Dataset entries:
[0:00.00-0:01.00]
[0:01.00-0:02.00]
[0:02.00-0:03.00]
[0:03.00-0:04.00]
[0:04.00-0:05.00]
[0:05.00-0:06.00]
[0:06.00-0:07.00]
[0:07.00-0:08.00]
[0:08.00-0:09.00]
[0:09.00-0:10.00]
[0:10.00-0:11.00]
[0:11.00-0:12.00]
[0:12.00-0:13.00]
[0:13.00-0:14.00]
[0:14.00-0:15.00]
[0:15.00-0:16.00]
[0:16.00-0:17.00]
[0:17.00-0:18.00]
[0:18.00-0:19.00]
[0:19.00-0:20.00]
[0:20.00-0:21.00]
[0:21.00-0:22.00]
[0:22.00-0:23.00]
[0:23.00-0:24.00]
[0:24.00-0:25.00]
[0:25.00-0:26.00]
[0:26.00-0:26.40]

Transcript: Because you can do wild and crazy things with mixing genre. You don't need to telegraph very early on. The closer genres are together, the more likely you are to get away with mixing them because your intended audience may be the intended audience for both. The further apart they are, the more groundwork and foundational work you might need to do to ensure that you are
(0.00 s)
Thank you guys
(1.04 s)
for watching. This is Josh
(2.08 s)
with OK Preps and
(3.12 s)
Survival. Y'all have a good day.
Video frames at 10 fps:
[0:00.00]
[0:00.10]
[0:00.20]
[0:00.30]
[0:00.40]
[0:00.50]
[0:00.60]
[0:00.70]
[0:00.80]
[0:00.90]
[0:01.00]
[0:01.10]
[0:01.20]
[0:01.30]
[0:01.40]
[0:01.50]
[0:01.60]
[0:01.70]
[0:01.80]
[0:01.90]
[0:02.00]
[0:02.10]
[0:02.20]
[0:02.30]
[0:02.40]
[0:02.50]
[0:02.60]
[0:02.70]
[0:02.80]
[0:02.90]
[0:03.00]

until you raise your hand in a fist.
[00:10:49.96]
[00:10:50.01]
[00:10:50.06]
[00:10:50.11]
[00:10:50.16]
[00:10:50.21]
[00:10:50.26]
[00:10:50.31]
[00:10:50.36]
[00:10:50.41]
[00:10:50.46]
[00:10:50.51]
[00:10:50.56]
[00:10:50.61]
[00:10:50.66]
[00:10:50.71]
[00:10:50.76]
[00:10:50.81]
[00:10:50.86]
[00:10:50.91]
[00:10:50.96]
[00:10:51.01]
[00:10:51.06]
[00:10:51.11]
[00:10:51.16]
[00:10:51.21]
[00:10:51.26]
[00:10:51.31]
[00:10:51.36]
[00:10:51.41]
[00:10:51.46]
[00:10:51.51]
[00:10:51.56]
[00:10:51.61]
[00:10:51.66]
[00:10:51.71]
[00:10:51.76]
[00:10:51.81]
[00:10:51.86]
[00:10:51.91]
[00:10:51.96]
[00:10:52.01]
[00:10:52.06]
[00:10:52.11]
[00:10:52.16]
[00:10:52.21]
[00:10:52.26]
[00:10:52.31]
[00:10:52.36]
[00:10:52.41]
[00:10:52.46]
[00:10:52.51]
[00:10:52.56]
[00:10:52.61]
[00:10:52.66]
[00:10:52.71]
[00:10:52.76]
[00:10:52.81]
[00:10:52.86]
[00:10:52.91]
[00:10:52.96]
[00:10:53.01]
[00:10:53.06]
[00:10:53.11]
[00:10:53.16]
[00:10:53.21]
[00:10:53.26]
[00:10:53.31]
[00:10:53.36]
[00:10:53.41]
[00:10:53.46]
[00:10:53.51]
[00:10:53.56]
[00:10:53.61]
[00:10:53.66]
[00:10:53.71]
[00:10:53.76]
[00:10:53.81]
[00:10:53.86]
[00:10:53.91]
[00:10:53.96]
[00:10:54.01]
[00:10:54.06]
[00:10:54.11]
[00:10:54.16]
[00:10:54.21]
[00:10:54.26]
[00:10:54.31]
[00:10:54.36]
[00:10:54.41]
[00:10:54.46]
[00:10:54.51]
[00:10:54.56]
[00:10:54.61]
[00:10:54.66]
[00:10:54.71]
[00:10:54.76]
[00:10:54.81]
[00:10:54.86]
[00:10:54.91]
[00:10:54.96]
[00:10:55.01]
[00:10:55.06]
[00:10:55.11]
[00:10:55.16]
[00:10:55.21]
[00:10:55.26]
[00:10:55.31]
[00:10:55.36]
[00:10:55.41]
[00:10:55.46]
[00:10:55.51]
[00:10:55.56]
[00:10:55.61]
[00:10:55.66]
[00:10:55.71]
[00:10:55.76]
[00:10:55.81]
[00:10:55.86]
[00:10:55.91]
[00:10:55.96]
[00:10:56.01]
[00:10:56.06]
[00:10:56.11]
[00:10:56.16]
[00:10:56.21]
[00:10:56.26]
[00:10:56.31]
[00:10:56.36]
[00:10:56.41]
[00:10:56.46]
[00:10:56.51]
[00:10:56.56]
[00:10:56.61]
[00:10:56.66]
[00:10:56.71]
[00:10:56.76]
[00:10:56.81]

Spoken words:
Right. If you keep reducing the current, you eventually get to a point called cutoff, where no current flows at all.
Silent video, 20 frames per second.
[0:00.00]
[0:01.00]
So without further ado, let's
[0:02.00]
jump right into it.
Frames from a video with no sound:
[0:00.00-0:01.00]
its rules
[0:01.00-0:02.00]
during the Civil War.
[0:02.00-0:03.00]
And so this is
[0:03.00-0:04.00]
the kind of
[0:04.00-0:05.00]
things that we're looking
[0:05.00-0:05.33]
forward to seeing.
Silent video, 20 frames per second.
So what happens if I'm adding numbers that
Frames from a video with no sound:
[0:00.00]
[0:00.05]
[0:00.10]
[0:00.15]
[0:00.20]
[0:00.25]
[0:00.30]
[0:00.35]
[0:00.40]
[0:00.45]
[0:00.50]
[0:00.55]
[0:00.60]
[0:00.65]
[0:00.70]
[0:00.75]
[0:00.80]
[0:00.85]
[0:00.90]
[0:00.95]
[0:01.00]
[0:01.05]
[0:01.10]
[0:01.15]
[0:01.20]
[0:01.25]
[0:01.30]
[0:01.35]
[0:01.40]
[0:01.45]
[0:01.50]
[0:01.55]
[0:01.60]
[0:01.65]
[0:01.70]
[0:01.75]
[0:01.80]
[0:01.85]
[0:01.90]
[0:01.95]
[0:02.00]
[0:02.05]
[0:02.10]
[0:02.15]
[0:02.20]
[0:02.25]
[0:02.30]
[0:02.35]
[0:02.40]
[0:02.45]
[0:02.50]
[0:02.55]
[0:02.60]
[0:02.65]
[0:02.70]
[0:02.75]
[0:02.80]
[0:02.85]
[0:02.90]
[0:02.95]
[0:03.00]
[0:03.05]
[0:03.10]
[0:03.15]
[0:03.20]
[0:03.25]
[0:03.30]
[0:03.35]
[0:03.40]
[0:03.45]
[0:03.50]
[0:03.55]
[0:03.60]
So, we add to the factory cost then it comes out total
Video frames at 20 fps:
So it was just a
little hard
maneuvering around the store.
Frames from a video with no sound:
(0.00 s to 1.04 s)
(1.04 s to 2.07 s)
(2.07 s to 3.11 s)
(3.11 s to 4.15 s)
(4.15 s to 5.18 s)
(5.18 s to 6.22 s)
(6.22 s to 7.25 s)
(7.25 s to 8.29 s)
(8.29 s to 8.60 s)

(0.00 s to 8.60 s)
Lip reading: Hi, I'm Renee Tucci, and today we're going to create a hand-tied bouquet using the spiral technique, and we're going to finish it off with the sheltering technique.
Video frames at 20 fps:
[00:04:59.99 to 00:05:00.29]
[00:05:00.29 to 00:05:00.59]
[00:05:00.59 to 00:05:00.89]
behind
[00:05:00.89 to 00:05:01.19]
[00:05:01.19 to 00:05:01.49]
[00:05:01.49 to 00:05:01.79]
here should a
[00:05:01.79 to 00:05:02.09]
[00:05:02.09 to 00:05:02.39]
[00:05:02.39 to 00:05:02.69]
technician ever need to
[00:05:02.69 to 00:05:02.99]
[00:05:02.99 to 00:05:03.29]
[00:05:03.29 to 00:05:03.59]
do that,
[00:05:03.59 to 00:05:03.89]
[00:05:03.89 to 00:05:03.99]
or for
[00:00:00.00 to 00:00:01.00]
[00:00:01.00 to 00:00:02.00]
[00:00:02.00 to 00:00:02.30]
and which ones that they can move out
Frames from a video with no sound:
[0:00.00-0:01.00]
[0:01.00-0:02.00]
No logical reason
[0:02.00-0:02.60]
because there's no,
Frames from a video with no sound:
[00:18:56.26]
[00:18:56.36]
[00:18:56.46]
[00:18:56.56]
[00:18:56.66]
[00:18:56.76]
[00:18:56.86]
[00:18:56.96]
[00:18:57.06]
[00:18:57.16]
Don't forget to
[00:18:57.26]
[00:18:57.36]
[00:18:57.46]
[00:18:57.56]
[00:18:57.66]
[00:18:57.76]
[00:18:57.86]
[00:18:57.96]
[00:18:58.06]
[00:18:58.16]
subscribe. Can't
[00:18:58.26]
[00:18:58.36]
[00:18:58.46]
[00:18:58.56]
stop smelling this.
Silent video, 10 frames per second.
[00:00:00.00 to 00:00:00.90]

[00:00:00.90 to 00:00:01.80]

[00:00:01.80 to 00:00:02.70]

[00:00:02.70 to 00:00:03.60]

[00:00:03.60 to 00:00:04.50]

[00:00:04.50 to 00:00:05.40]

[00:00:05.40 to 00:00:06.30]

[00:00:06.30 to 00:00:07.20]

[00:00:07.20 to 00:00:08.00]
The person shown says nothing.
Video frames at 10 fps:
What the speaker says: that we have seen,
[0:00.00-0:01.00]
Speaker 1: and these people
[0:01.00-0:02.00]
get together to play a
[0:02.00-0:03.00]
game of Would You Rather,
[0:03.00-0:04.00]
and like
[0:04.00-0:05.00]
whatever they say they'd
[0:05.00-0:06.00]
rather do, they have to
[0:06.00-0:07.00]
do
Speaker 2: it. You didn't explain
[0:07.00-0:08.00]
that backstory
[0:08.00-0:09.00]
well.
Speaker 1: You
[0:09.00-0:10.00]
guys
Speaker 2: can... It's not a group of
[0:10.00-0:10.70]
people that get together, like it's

PROBLEM DETAILS: Going back over the entries above, copy word for word every line from the one that has "[0:16.00-0:17.00]" on through the one that has "[0:26.00-0:26.40]".

ANSWER FOR THIS EXERCISE:
[0:16.00-0:17.00]
[0:17.00-0:18.00]
[0:18.00-0:19.00]
[0:19.00-0:20.00]
[0:20.00-0:21.00]
[0:21.00-0:22.00]
[0:22.00-0:23.00]
[0:23.00-0:24.00]
[0:24.00-0:25.00]
[0:25.00-0:26.00]
[0:26.00-0:26.40]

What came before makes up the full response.